WORK ITEM:
Output the records exactly, with no line skipped.

RECORD SET:
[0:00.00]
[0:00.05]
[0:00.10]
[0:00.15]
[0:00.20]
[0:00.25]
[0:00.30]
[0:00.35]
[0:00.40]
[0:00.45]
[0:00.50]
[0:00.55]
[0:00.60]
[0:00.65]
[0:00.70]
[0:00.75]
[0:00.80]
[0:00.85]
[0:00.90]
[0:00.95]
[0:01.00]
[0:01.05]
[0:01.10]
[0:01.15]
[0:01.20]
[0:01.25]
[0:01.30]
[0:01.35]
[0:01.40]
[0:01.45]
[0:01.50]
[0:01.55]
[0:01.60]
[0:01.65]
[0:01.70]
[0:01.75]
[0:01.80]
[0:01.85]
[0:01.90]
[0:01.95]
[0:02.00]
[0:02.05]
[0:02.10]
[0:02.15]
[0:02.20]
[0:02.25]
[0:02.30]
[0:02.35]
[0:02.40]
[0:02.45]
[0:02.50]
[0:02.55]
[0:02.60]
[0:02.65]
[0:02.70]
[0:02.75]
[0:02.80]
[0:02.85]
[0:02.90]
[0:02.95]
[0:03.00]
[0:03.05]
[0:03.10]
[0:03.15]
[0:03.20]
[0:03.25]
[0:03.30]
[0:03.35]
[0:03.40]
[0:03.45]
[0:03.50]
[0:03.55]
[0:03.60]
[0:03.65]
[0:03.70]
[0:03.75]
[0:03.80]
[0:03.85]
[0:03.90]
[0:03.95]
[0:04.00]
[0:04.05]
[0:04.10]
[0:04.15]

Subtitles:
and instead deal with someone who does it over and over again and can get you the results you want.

ANSWER TO THIS EXERCISE:
[0:00.00]
[0:00.05]
[0:00.10]
[0:00.15]
[0:00.20]
[0:00.25]
[0:00.30]
[0:00.35]
[0:00.40]
[0:00.45]
[0:00.50]
[0:00.55]
[0:00.60]
[0:00.65]
[0:00.70]
[0:00.75]
[0:00.80]
[0:00.85]
[0:00.90]
[0:00.95]
[0:01.00]
[0:01.05]
[0:01.10]
[0:01.15]
[0:01.20]
[0:01.25]
[0:01.30]
[0:01.35]
[0:01.40]
[0:01.45]
[0:01.50]
[0:01.55]
[0:01.60]
[0:01.65]
[0:01.70]
[0:01.75]
[0:01.80]
[0:01.85]
[0:01.90]
[0:01.95]
[0:02.00]
[0:02.05]
[0:02.10]
[0:02.15]
[0:02.20]
[0:02.25]
[0:02.30]
[0:02.35]
[0:02.40]
[0:02.45]
[0:02.50]
[0:02.55]
[0:02.60]
[0:02.65]
[0:02.70]
[0:02.75]
[0:02.80]
[0:02.85]
[0:02.90]
[0:02.95]
[0:03.00]
[0:03.05]
[0:03.10]
[0:03.15]
[0:03.20]
[0:03.25]
[0:03.30]
[0:03.35]
[0:03.40]
[0:03.45]
[0:03.50]
[0:03.55]
[0:03.60]
[0:03.65]
[0:03.70]
[0:03.75]
[0:03.80]
[0:03.85]
[0:03.90]
[0:03.95]
[0:04.00]
[0:04.05]
[0:04.10]
[0:04.15]

Subtitles:
and instead deal with someone who does it over and over again and can get you the results you want.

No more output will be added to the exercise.